Items from a data source -
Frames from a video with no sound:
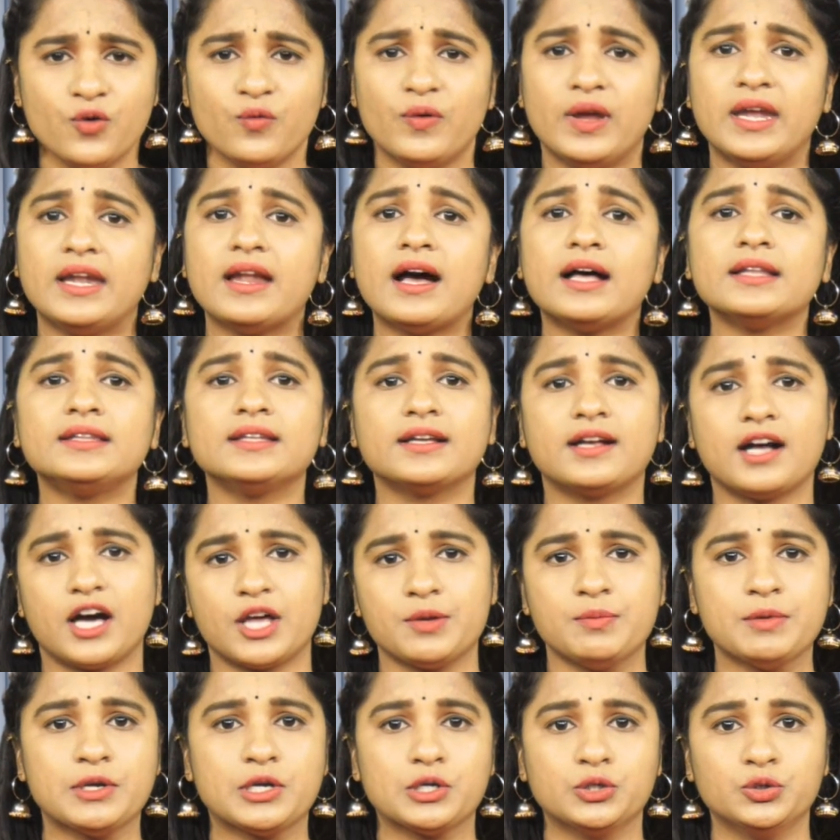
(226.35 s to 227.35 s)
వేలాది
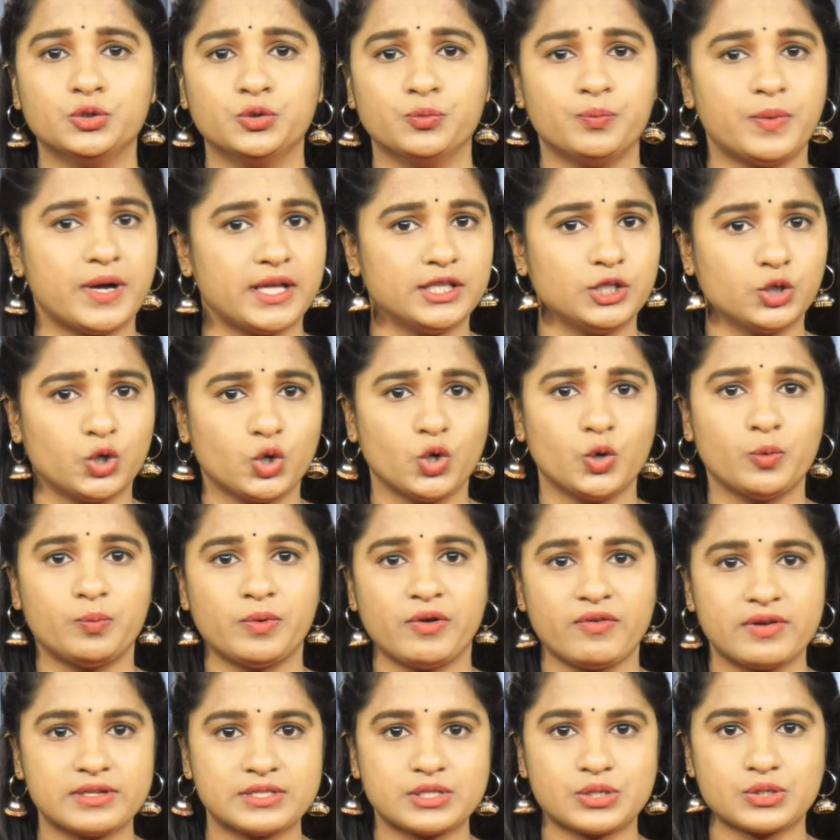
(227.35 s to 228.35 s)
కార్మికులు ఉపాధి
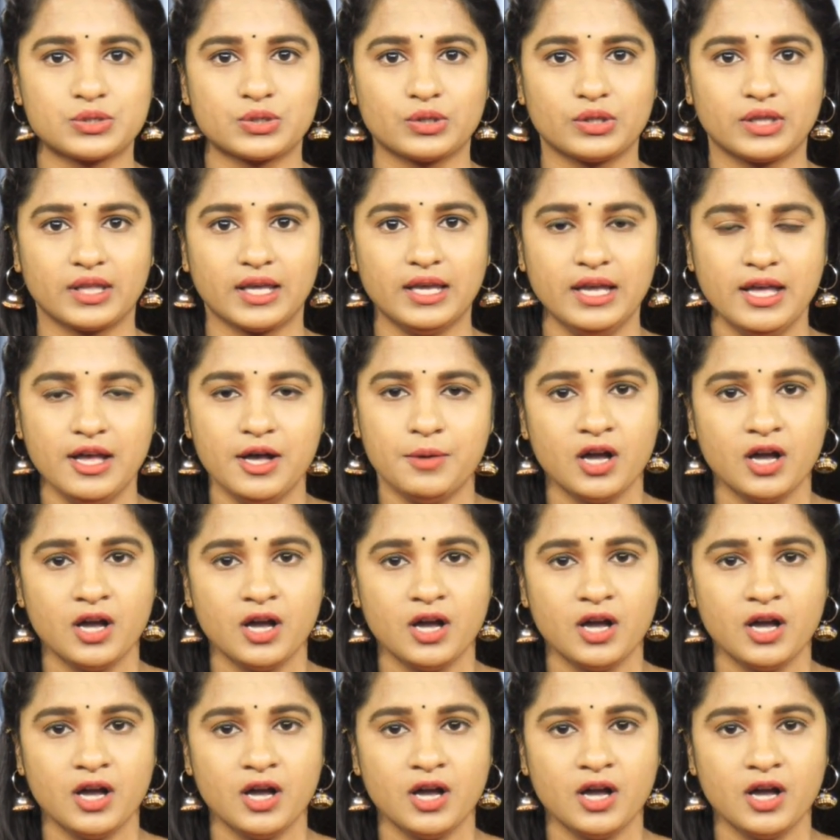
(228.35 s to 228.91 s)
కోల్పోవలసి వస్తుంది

---

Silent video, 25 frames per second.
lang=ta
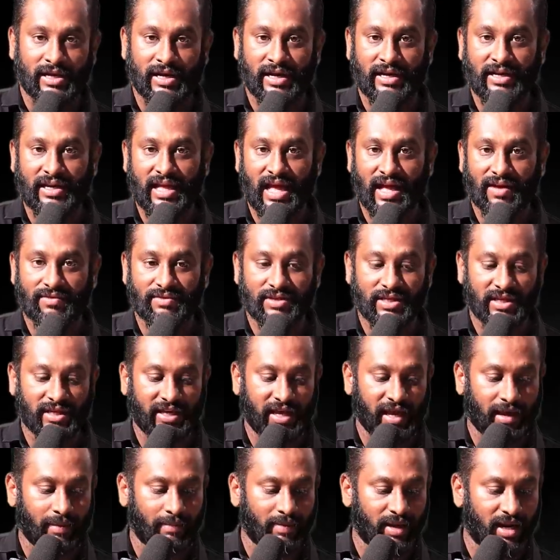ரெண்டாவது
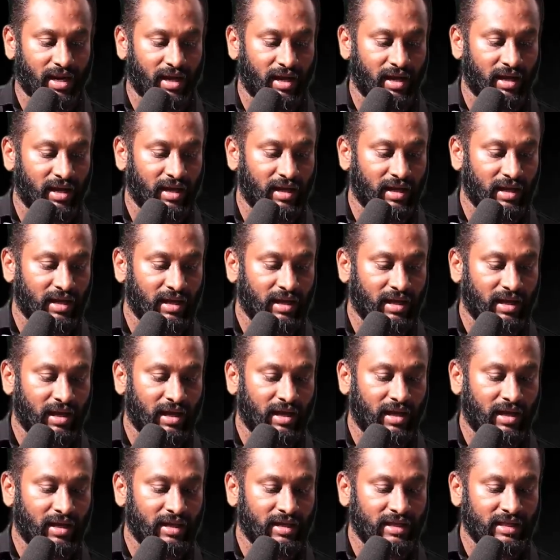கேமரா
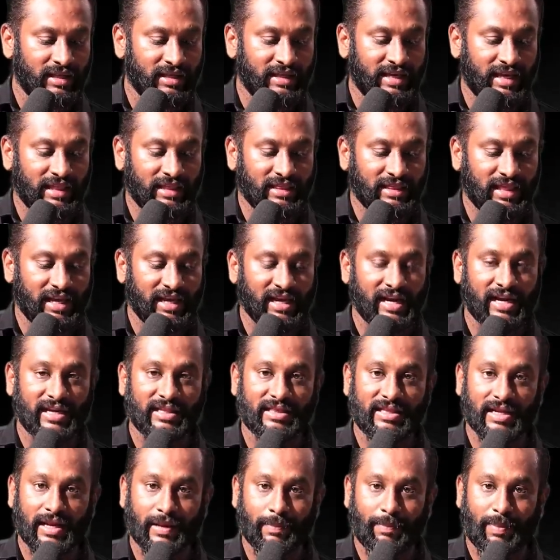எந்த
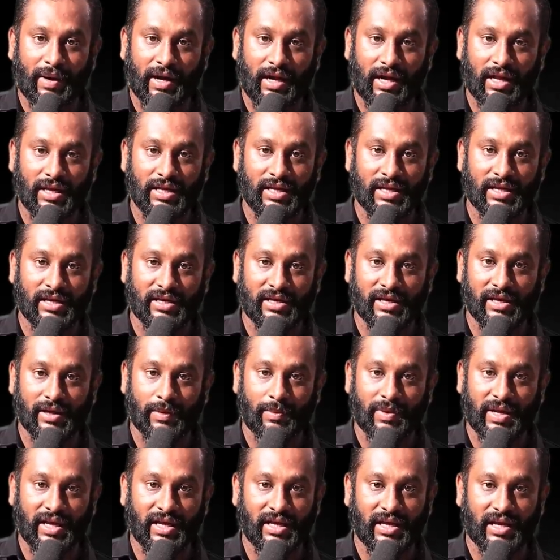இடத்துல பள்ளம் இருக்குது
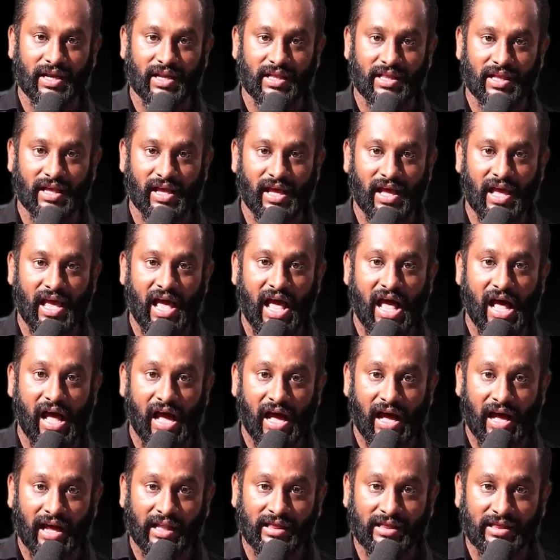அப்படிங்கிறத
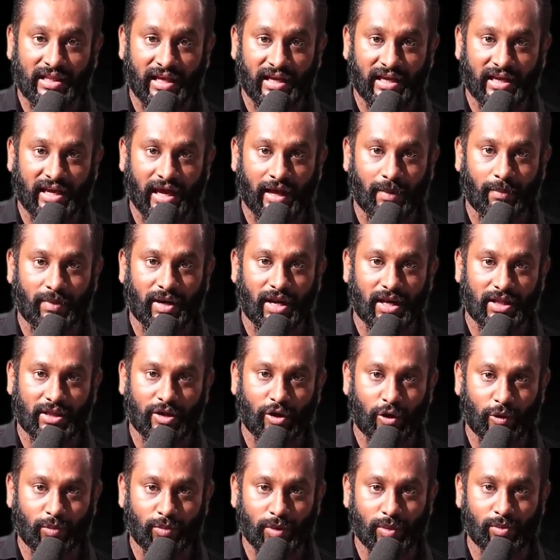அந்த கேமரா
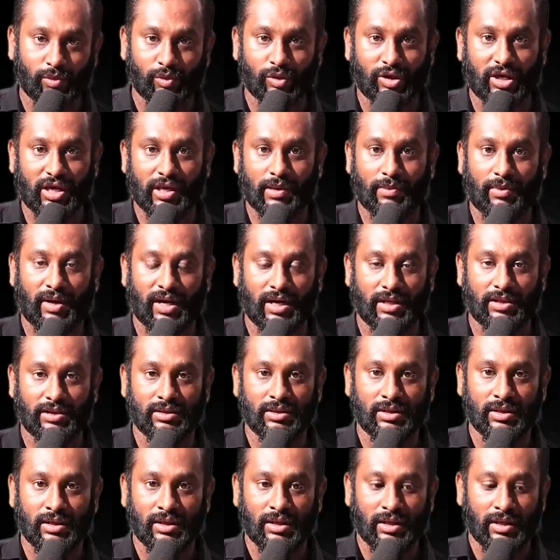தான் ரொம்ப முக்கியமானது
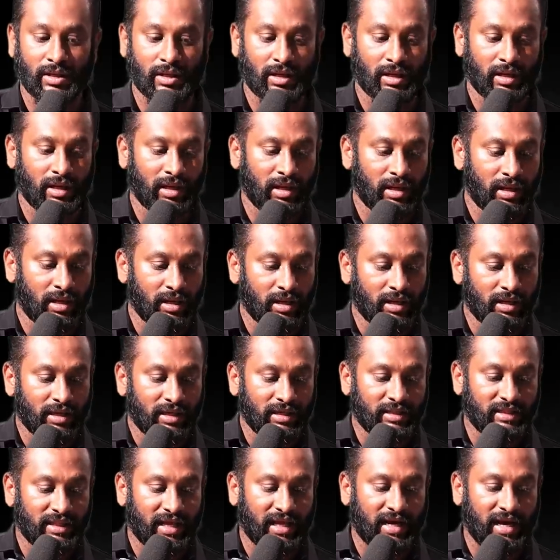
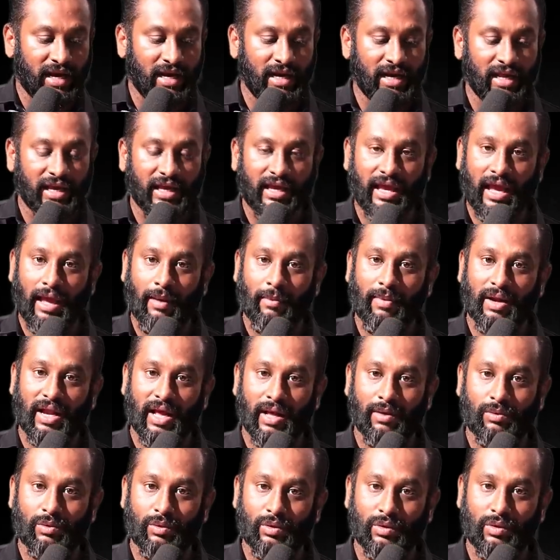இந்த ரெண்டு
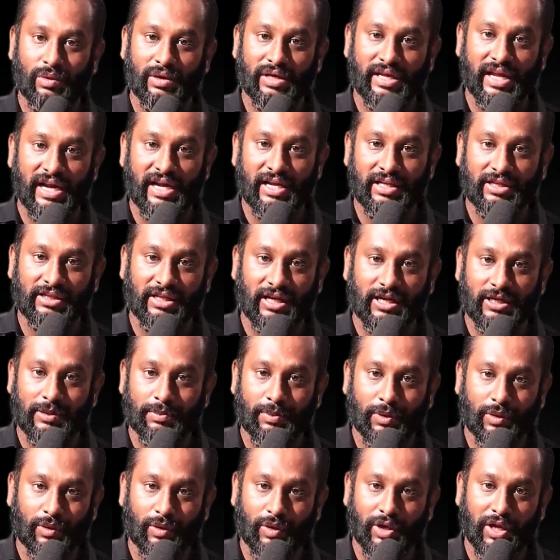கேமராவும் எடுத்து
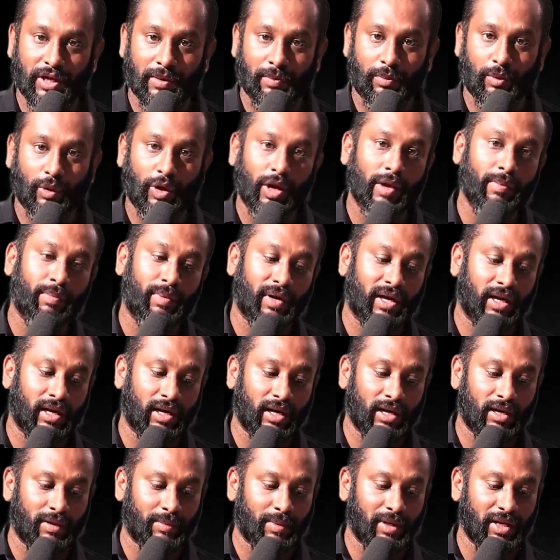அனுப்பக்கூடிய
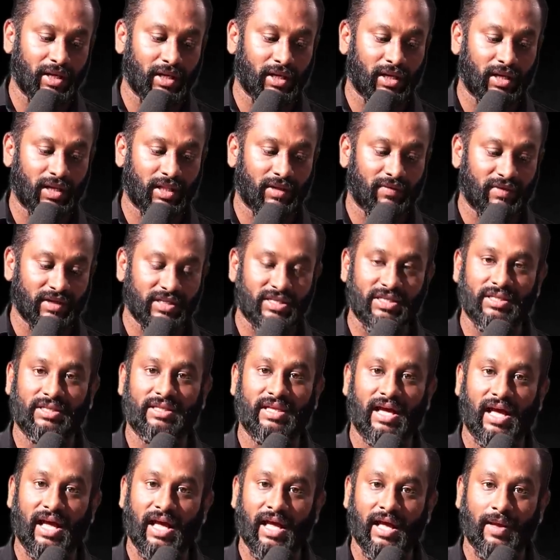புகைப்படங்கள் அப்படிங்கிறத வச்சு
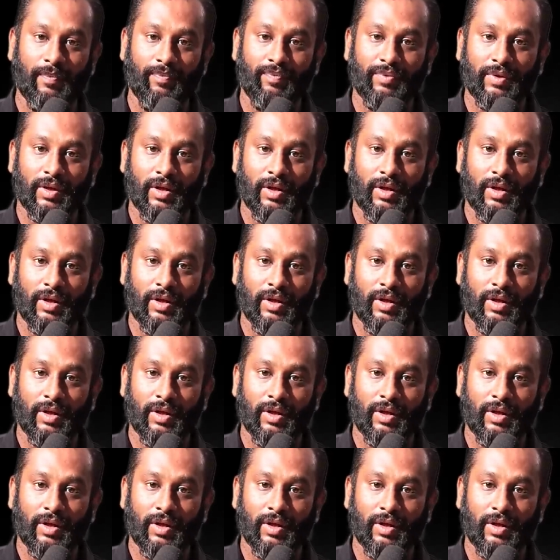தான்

Prompt - Go through the entries above and copy out every line that includes the word "video".

Expected answer -
Frames from a video with no sound:
Silent video, 25 frames per second.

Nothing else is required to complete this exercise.